E poi, senza troppi spoiler, sulle prospettive.
Stria chiude, ma non per volontà di quell’intreccio di persone, progetti, realtà ed associazioni che ha attraversato, gestito e dato vita allo spazio in questi tre anni.
Stria chiude perché la proprietà dell’immobile ha preso una decisione: destinare quel luogo ad una attività commerciale.
Più che sulla singola decisione, crediamo che sia importante provare a dire qualcosa di quello che ci sembra sempre più chiaramente il futuro dell’area. Da un lato della Piazza viene in questi giorni inaugurato un ostello smart e giovane; dall’altro dovrebbero iniziare a breve quelli di bonifica dell’area Ex Pp1, che vedrà sorgere uno studentato privato e ulteriori edifici residenziali e commerciali. In mezzo un commissariato di polizia, un presidio simbolico che ostenta il securitarismo, messo lì quasi a supervisionare l’ondata di investimenti e speculazioni.
E poi, più di recente, la zona rossa, che ha allontanato per molti mesi una grande quantità di soggetti marginalizzati che proprio nell’area di Piazza Gasparotto si trovavano a transitare, sostare ed usufruire dei servizi che a Stria quotidianamente trovano spazio.

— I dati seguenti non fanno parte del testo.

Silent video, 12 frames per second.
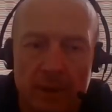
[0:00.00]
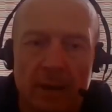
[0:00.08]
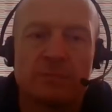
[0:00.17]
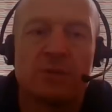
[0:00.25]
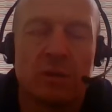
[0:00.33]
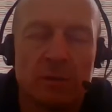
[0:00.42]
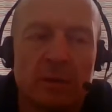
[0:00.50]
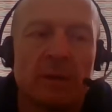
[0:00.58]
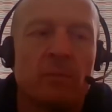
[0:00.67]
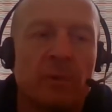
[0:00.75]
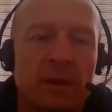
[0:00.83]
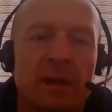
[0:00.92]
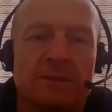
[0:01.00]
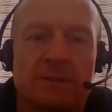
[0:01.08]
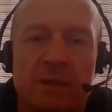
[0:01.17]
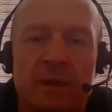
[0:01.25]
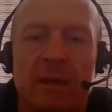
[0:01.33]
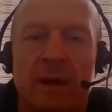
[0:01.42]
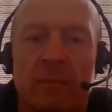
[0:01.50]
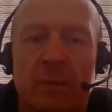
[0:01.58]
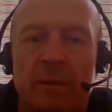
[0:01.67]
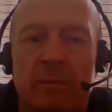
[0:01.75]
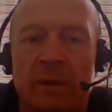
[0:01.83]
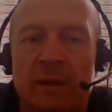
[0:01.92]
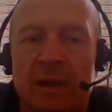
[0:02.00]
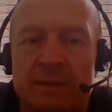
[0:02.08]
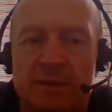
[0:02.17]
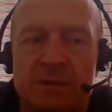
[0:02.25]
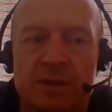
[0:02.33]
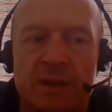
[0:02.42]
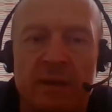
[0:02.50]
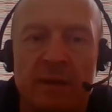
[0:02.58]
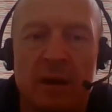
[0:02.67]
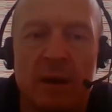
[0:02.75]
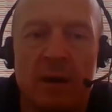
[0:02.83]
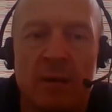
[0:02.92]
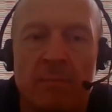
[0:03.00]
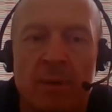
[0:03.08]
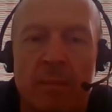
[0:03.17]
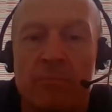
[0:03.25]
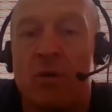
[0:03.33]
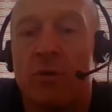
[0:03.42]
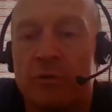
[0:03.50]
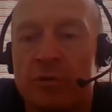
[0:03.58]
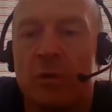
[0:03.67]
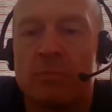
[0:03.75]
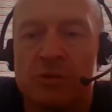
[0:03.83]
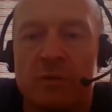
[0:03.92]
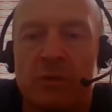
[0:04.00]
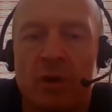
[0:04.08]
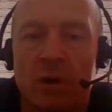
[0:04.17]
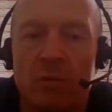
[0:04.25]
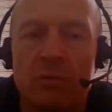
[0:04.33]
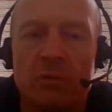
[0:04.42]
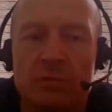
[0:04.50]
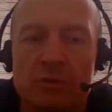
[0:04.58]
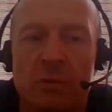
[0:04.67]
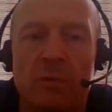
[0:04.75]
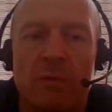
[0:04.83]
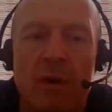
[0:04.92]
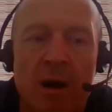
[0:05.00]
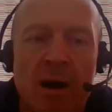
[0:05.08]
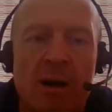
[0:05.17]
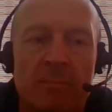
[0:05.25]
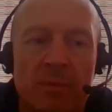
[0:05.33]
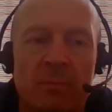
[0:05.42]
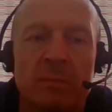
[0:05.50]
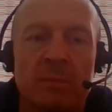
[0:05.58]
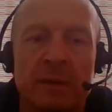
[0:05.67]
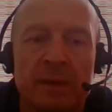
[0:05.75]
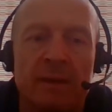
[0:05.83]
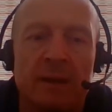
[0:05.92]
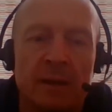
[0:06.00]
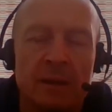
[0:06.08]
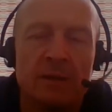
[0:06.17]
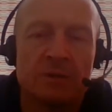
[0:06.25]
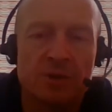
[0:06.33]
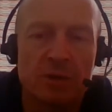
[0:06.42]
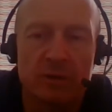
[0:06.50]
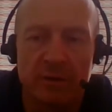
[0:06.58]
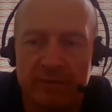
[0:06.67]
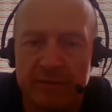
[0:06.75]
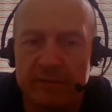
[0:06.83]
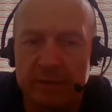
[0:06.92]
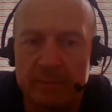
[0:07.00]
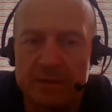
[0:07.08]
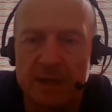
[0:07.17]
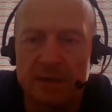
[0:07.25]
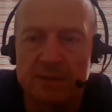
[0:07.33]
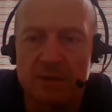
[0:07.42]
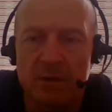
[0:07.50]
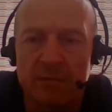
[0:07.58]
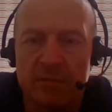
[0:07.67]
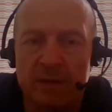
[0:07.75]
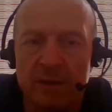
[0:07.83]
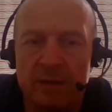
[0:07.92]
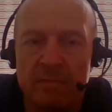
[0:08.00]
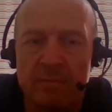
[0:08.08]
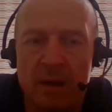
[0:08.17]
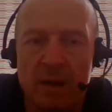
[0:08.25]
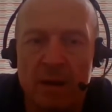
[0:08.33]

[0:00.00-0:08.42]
Absolutely. We'd like to see that. We'd like to see a broader adoption of the code. So there are probably circa 50% of the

È evidente che siamo di fronte ad un modello di gestione dello spazio pubblico che allontana e nasconde le soggettività indesiderate, senza costruire un intervento (sociale!) capace di prendere in carico le fragilità, le difficoltà, e le singole biografie di queste persone. Soggetti che fanno i conti, spesso con rabbia e ostinazione, con politiche strutturali che impoveriscono ulteriormente ciò che rimane del welfare state e dell’intervento sociale. Non abbiamo dubbi che il modello fatto di allontanamenti polizieschi verrà riproposto ancora.
Il capitale internazionale che investe nel mattone, il securitarismo come unica logica di gestione di marginalità e conflittualità sociale, l’imprenditoria locale che annusa grandi affari, inebriata da parole come riqualificazione e rilancio: in questo futuro, la sostituzione di uno spazio sociale con un’attività commerciale sembra quasi scontata. È la gentrificazione, bellezza.

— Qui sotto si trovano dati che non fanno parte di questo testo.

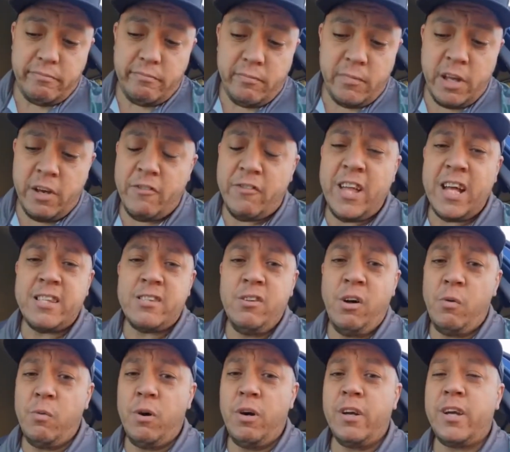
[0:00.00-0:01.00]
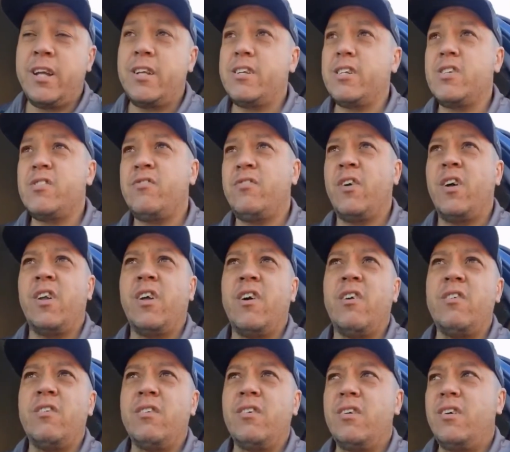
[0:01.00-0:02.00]
if that's not working, just follow
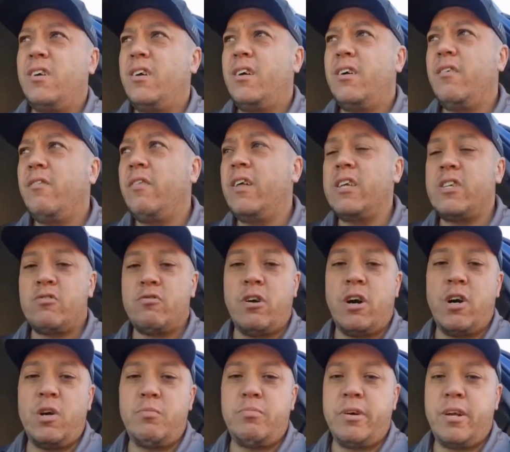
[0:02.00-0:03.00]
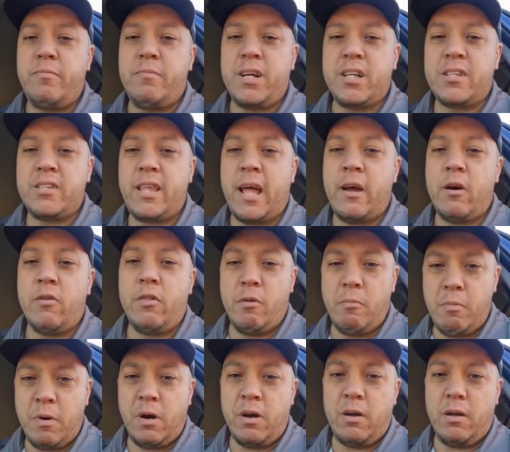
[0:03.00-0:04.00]
this road. Pretty much stay on
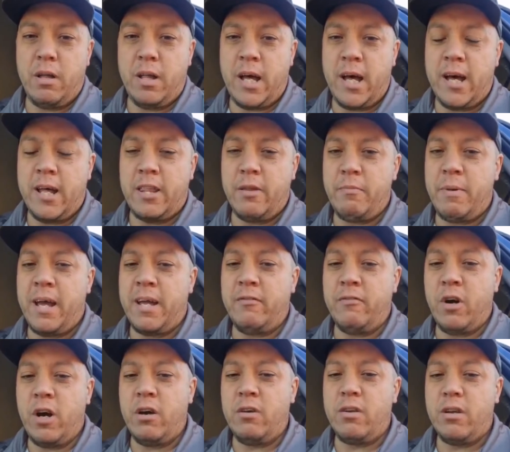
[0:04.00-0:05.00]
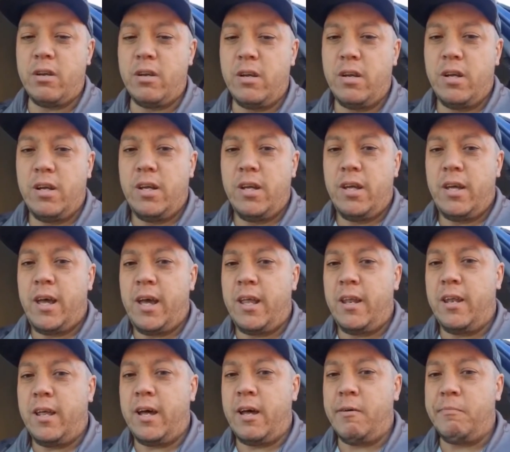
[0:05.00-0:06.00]
the main road,
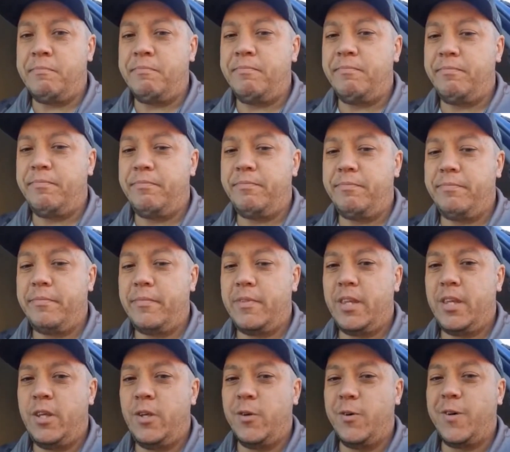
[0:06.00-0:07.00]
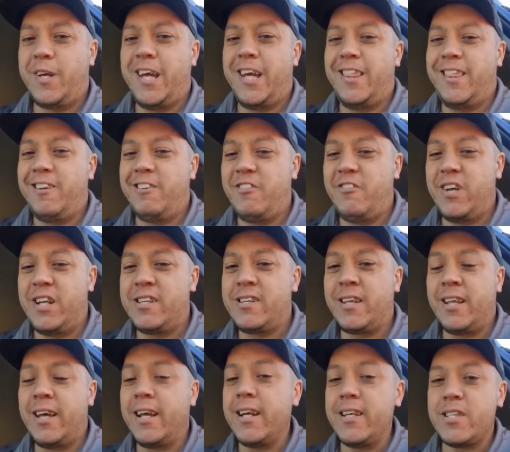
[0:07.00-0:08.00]
and you'll get there eventually.
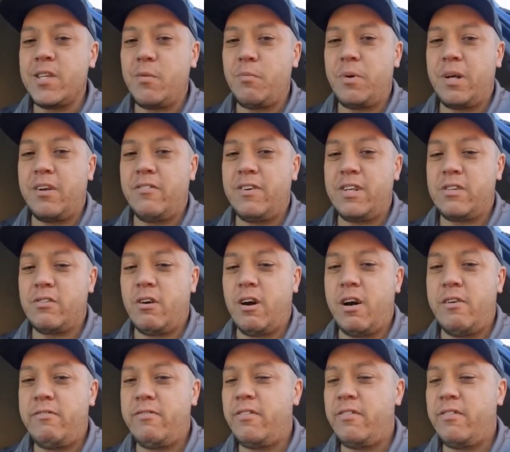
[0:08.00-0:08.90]
It is a bit of a drive.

Quello che pertiene a noi è presto detto: resteremo nello spazio fino all’estate del 2026, e continueremo con le nostre attività sociali, politiche e culturali fino all’ultimo. E nel farlo ci prenderemo tempo e spazio per coltivare idee proiettate nel futuro, con un po’ di immaginazione, quell’immaginazione sociale e politica così preziosa oggi, in tempi di genocidi, guerre, fascismi.

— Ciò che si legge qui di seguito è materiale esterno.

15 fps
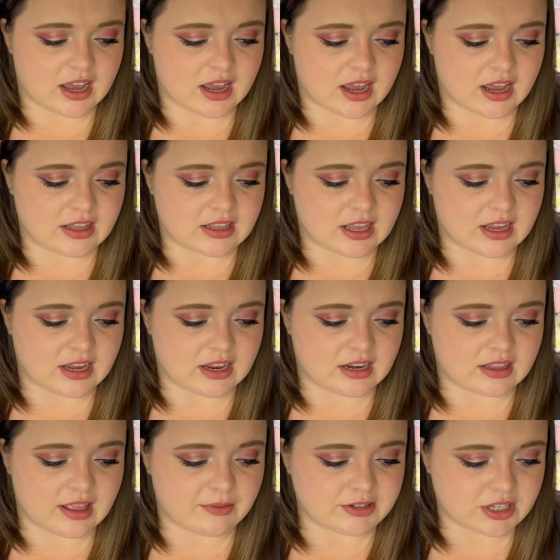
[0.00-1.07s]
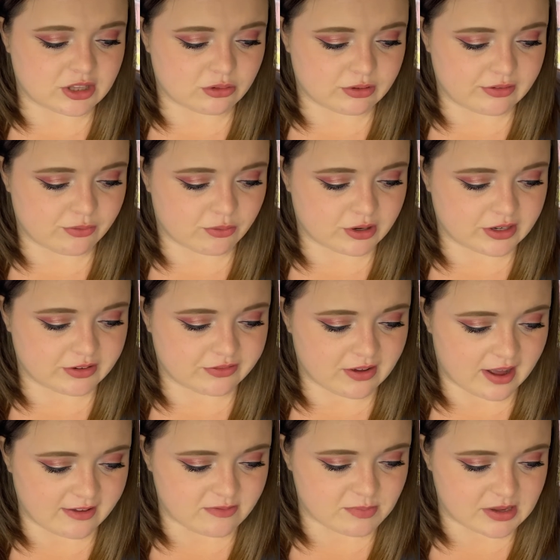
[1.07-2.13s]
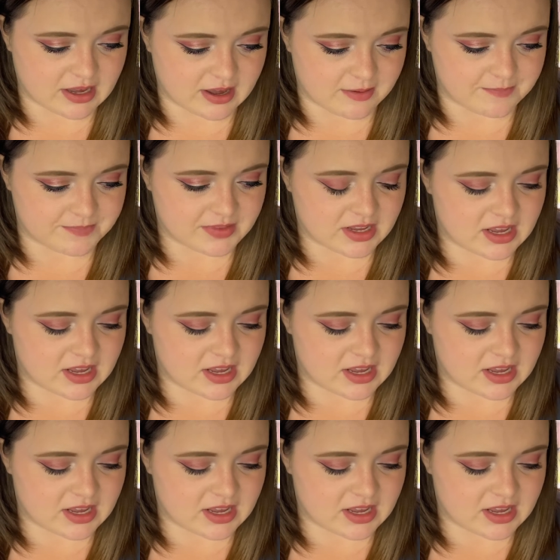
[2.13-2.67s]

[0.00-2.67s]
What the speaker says: and then that was at 3:45 p.m.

Saremo presente e futuro allo stesso tempo, una Stria in divenire che non avrà paura di sperimentare e osare, di strapparsi e andare oltre a se stessa. Come sempre cercheremo di avere attenzione al locale, al territorio, alle nostre relazioni, stili, attitudini e posizionamenti, convinte della responsabilità della fase globale, e storica, che stiamo vivendo. Senza arroganza e performance, ma anche senza smettere di sognare.
Nel frattempo, ci sembra importante, visto il clima che si respira in tutto il paese e non certo solamente in Piazza Gasparotto, tenere aperta una questione semplice: in che città vogliamo vivere? Una in cui gli spazi sociali vengono chiusi per far spazio ad attività dedite al profitto? O una in cui agli spazi sociali si riconosce il valore fondamentale di intervento sociale, di cura e ricostruzione di legami sociali sfilacciati e distrutti, dove la cultura e il dibattito politico sono accessibili, dove la socialità non passa dal consumo, dove associazioni formali e informali possono avere casa e mettersi a disposizione di città libere e solidali?
La risposta per noi è auto-evidente: l’abbiamo incarnata per anni.
Se lo faremo ancora, lo scopriremo solo assieme, andando dritte incontro al futuro.